**TRY IT**
From the first entry to the last, restate everything word for word and exclude pictures.

**PROVIDED RECORDS**
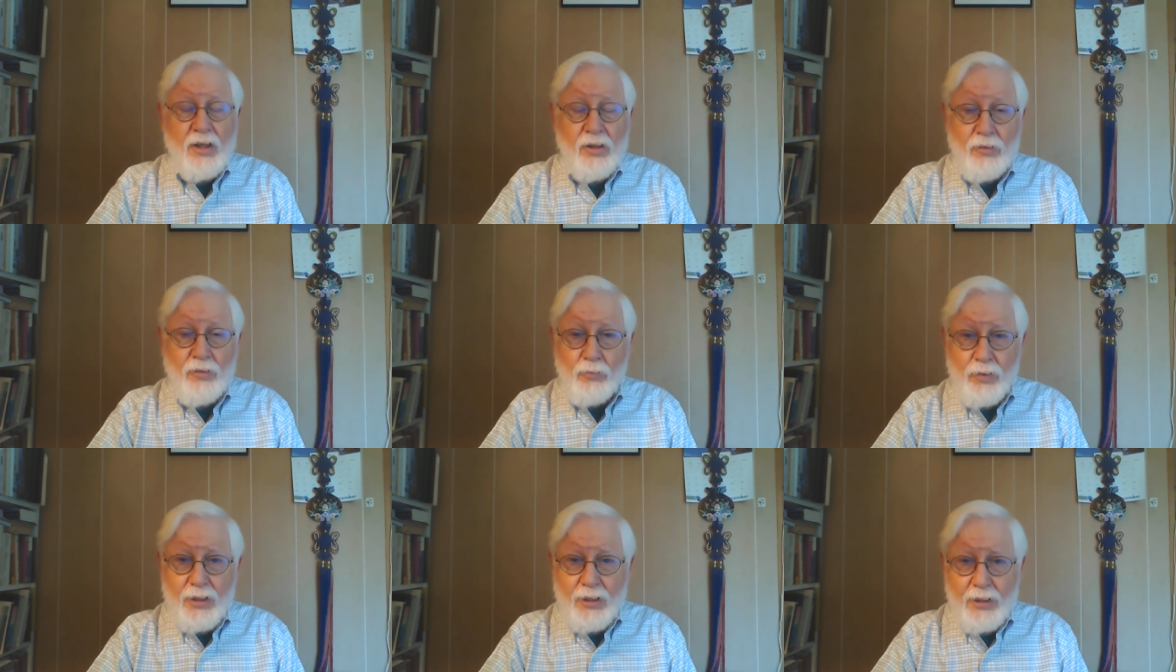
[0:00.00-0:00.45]

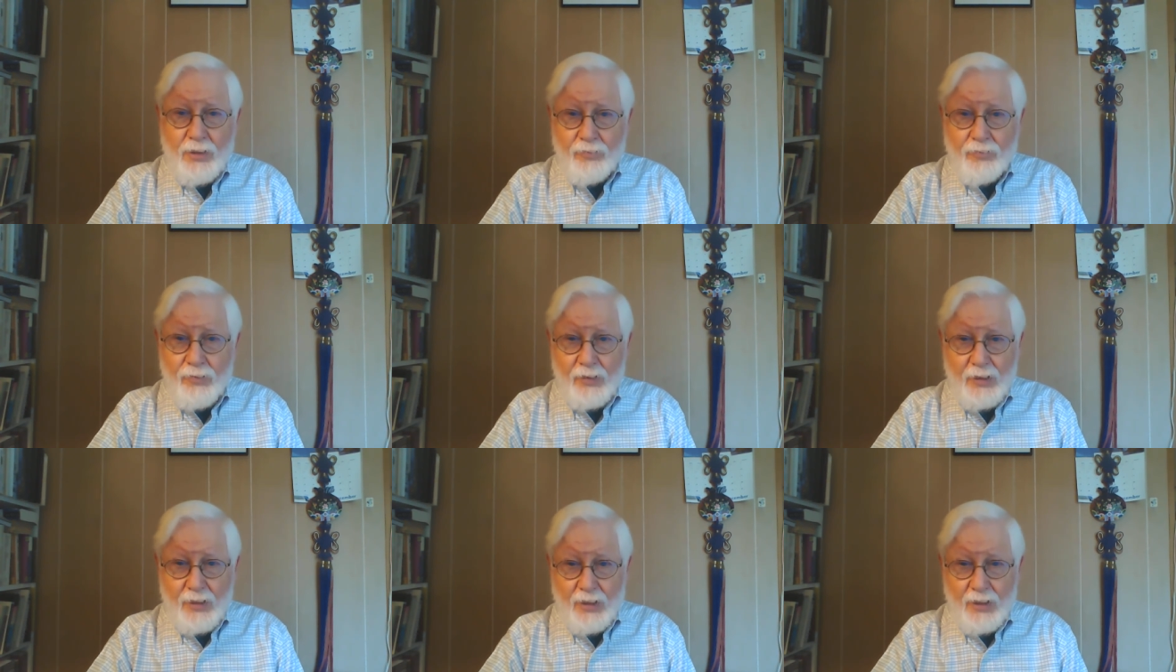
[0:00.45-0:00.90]
3
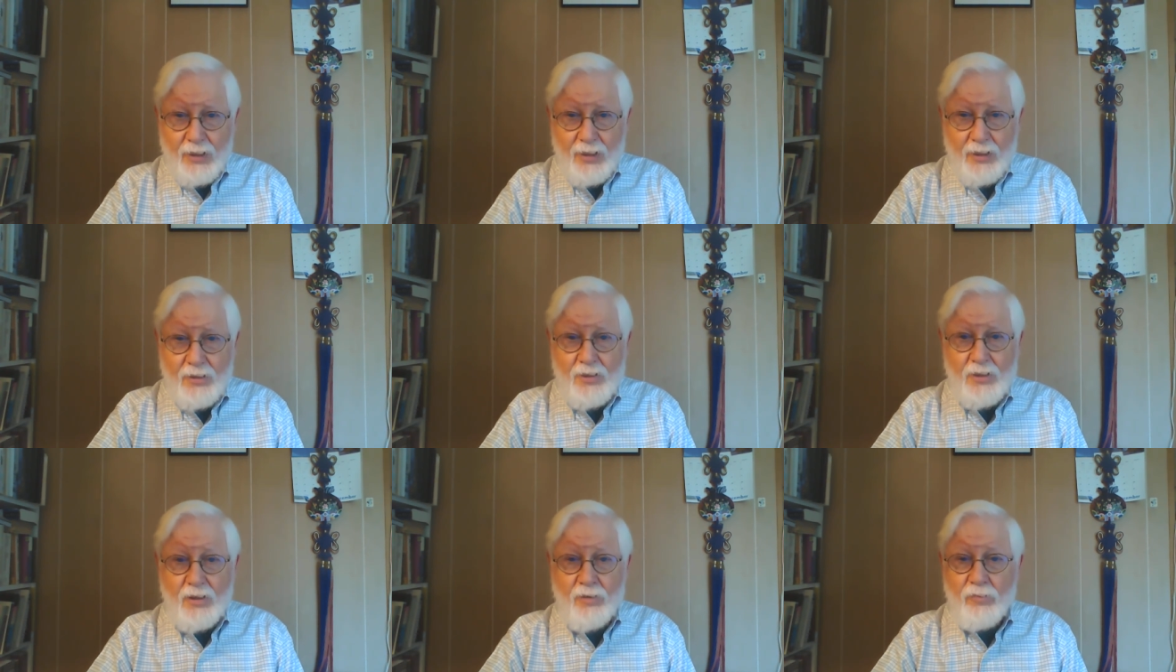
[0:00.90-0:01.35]
different
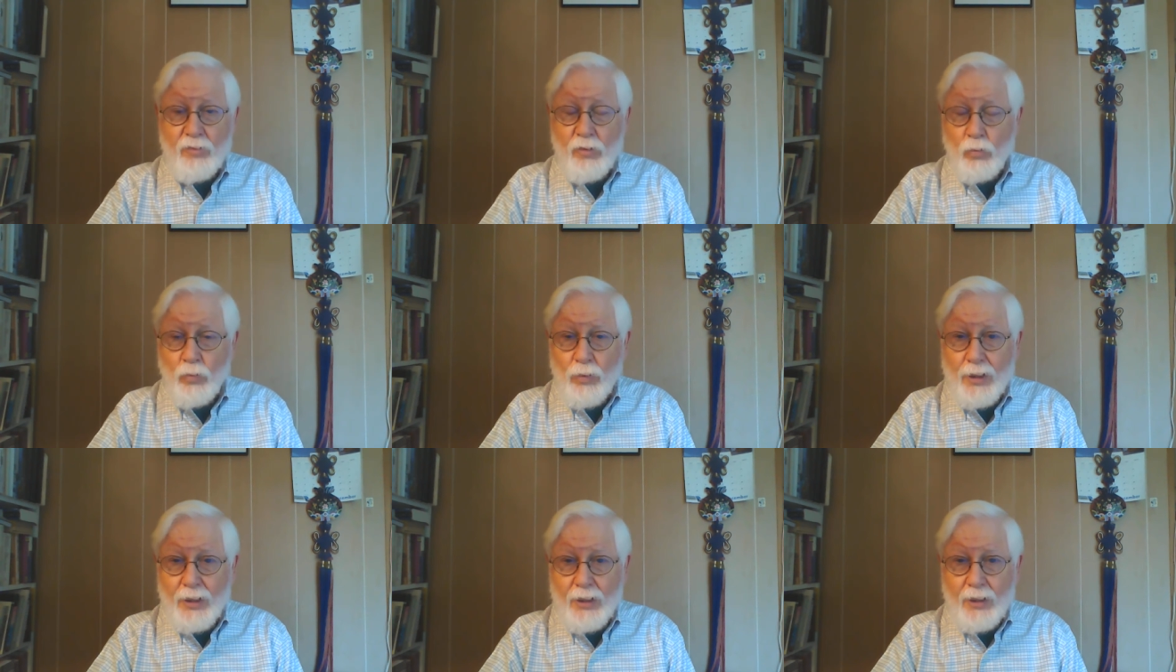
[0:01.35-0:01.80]
days of the
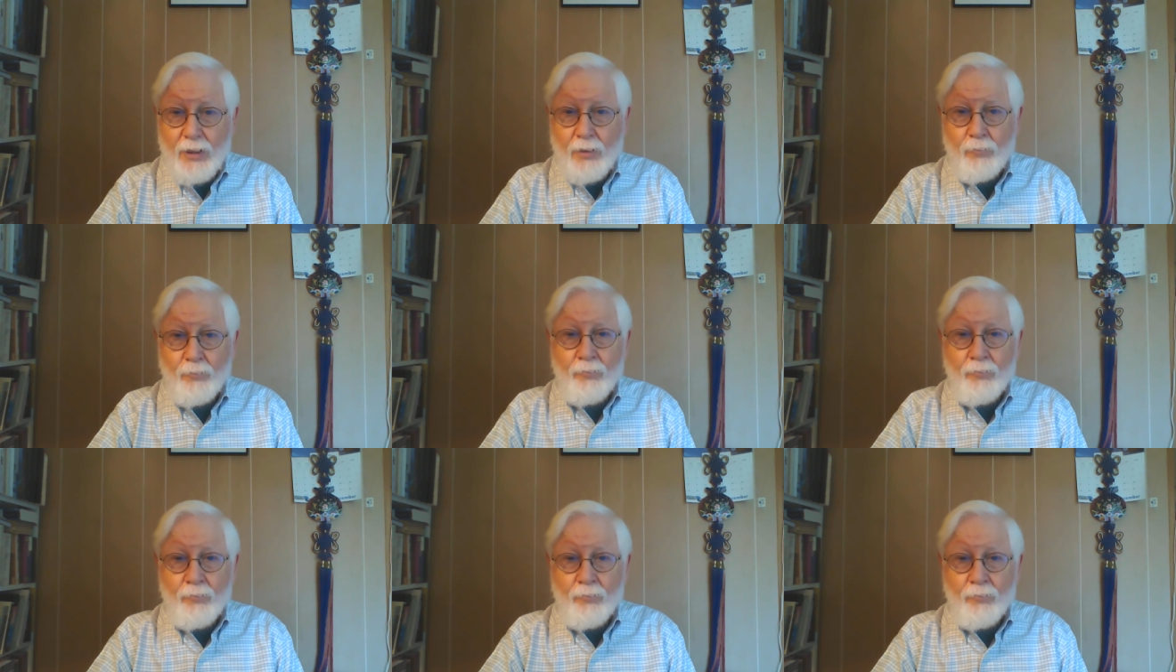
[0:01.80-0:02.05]
week.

**OUTPUT OF THE TASK**
[0:00.00-0:00.45]

[0:00.45-0:00.90]
3
[0:00.90-0:01.35]
different
[0:01.35-0:01.80]
days of the
[0:01.80-0:02.05]
week.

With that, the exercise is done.